Um texto que deveria ser lido por todos.
Agradeço-lhe muito a partilha.
Um beijinho e uma semana tranquila.
Ailime

Jaime Portela disse...

Assino por baixo.
Obrigado pela partilha.
Continuação de boa semana, querida amiga Manuela.
Beijo.

Teresa Almeida disse...

E, de repente, ficamos reduzidos à fragilidade e qualquer abanão nos leva qual folha sem pouso certo.
Estamos a aprender a solidariedade e , mais do que isso, a perceber que a vida é para viver enquanto a temos.
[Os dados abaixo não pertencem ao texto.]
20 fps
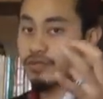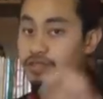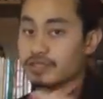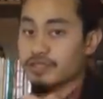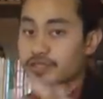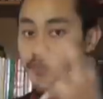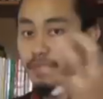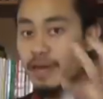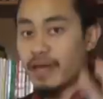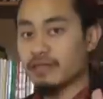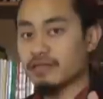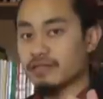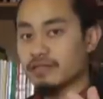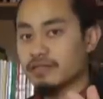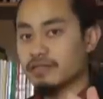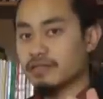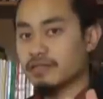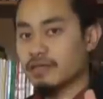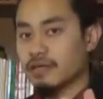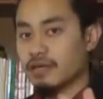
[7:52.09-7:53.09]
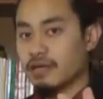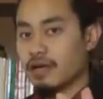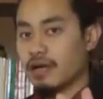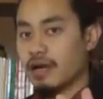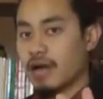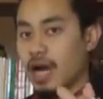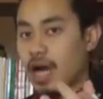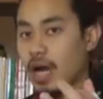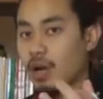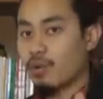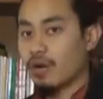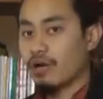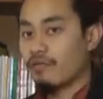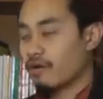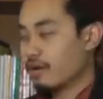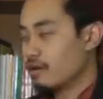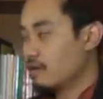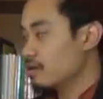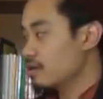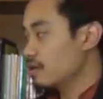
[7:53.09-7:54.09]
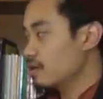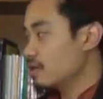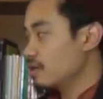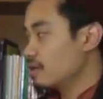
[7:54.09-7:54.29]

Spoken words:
It is immense. However,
E ajudar a viver.

Excelente partilha!

Um abraço imenso, querida Manuela.

redonda disse...

Muito bem escrito

Beatriz Bragança disse...

Querida Manelinha
Grande texto que nos mostra o quão «pequenos» somos!
Que este tempo em que o mundo praticamente «parou» sirva para reflectirmos bem!
Obrigada pelo texto.
Um beijinho
Beatriz

Ana Freire disse...

Só agora me dei conta, de que publiquei também este mesmo texto, no meu último post!...
Andei a fazer umas pesquisas, sobre a origem do mesmo, depois de o ter encontrado num artigo do Sapo, há dias, que partilhava o Instagram da actriz Cláudia Vieira, onde constava este texto... e fui dar a um site italiano, onde está associado, à psicóloga Francesca Morelli... mas posso estar enganada!...
Concluindo... este texto, tocou-nos profundamente, a ambas!... E é mesmo um texto, que nos faz mesmo repensar em tudo... no nosso mundo... no mundo dos outros... que é o nosso também, mas que uma grande maioria, continua a achar que não... e também no nosso sistema de valores e prioridades...
Eckart Tolle... fiquei fã deste grande pensador, depois de ter lido o seu livro, Um Novo Mundo.
Um beijinho grande! Boa semana!
Ana

Leninha Brandão disse...

Excelente texto, minha querida Manu, refletindo o momento que estamos vivendo e a oportunidade de virarmos o jogo aprendendo a lição ensinada pela dor.
Obrigada por partilhar e nos fazer refletir.